Every entry gets copied exactly. No images go into the copy.

--- Dataset records Enclosed Below ---

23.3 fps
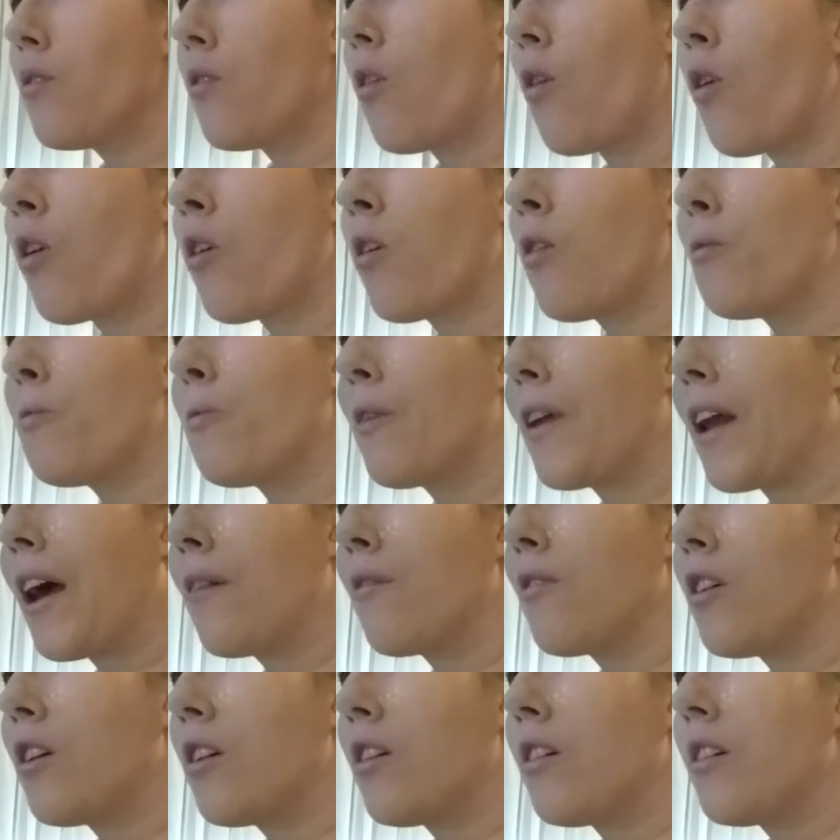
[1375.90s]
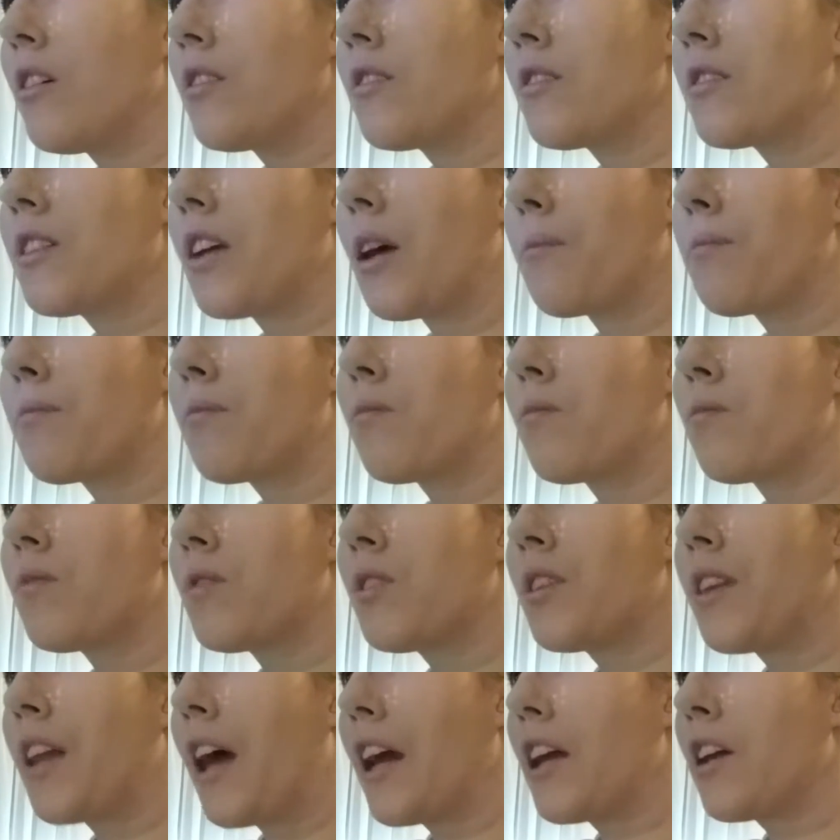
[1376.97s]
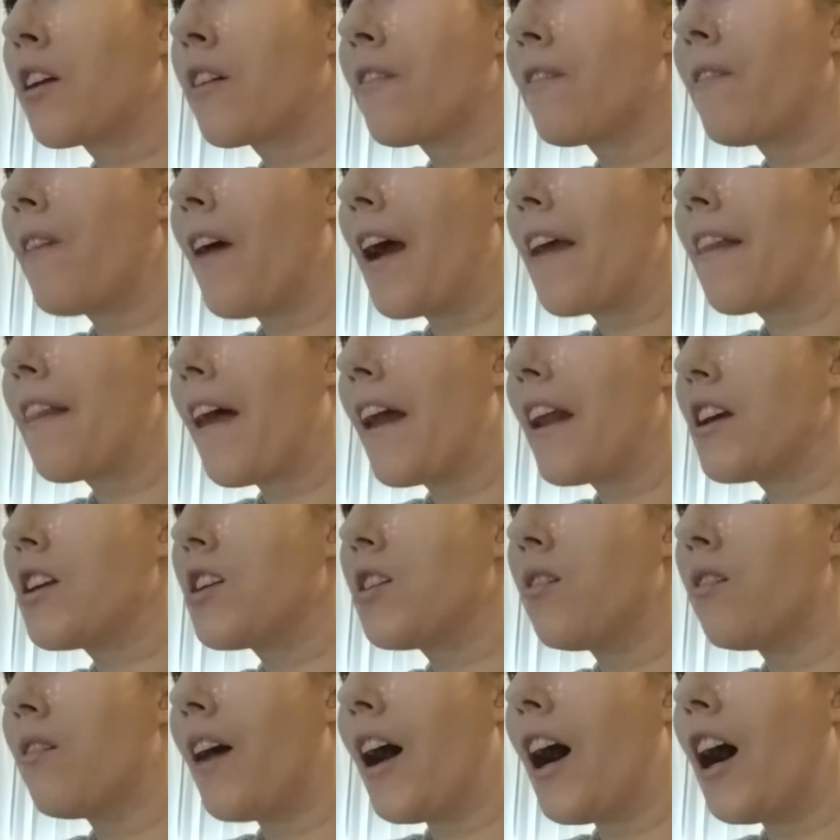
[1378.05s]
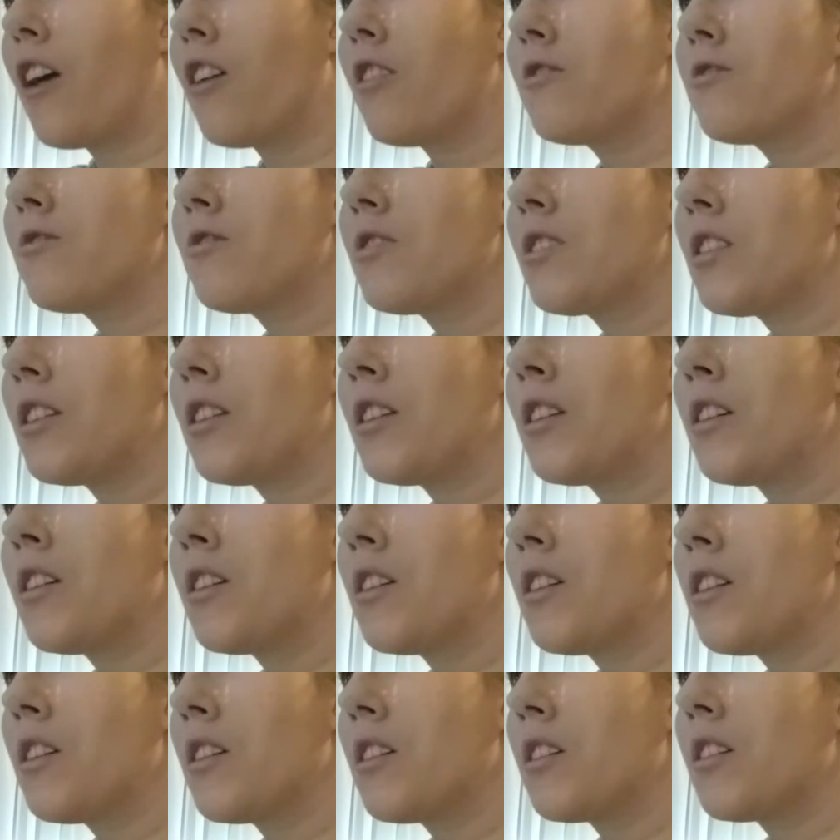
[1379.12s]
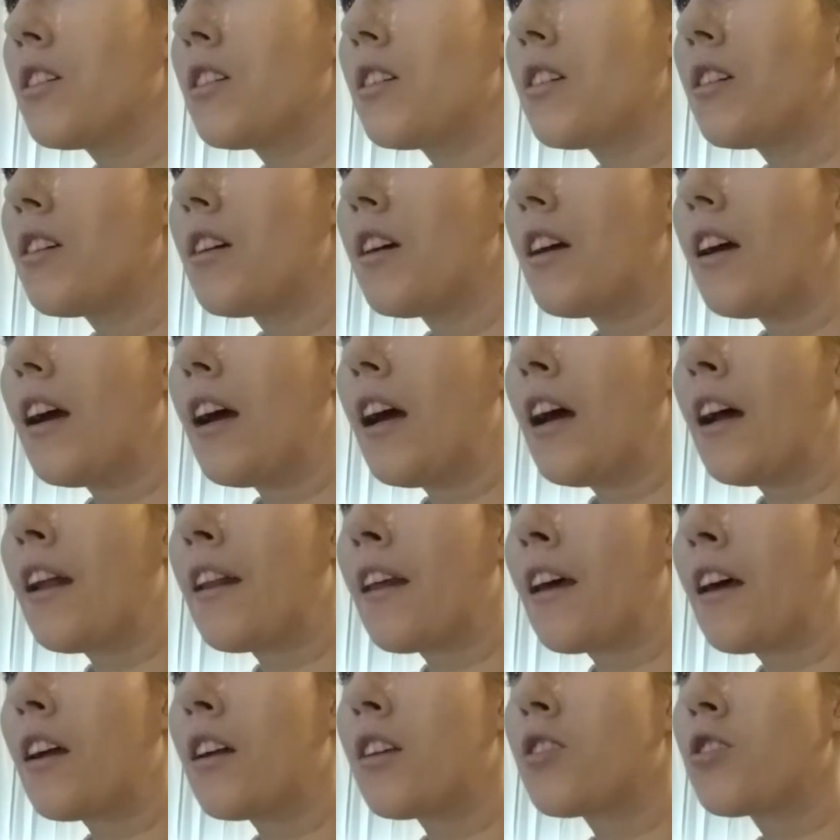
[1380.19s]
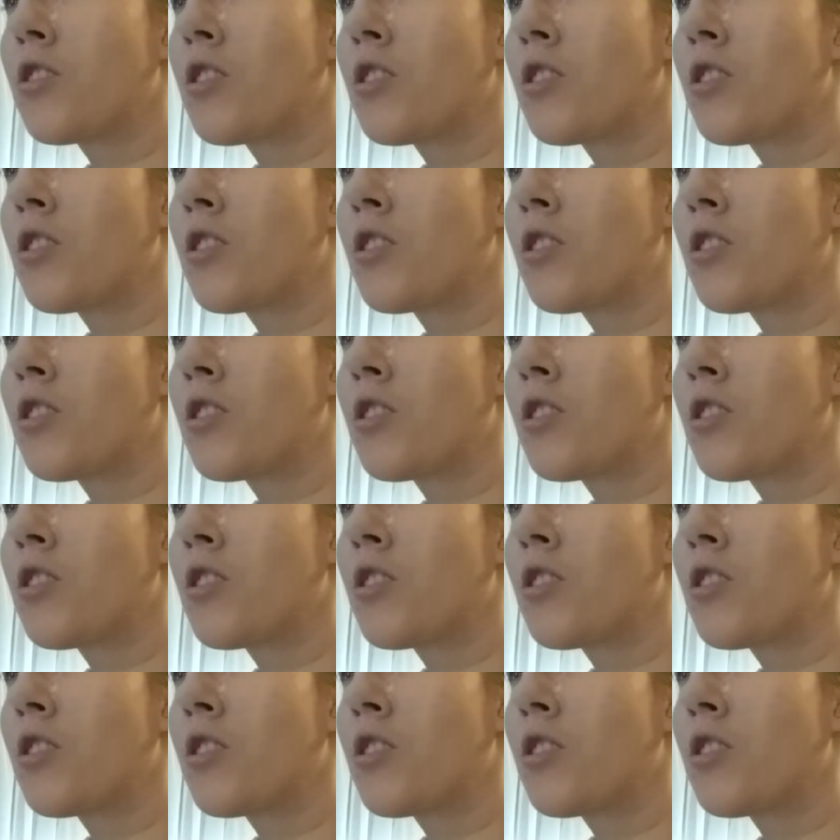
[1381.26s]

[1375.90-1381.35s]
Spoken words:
or whatever that you can find that is round, and then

--- End of Enclosed Dataset records ---

▸ **Answer**
23.3 fps
[1375.90s]
[1376.97s]
[1378.05s]
[1379.12s]
[1380.19s]
[1381.26s]

[1375.90-1381.35s]
Spoken words:
or whatever that you can find that is round, and then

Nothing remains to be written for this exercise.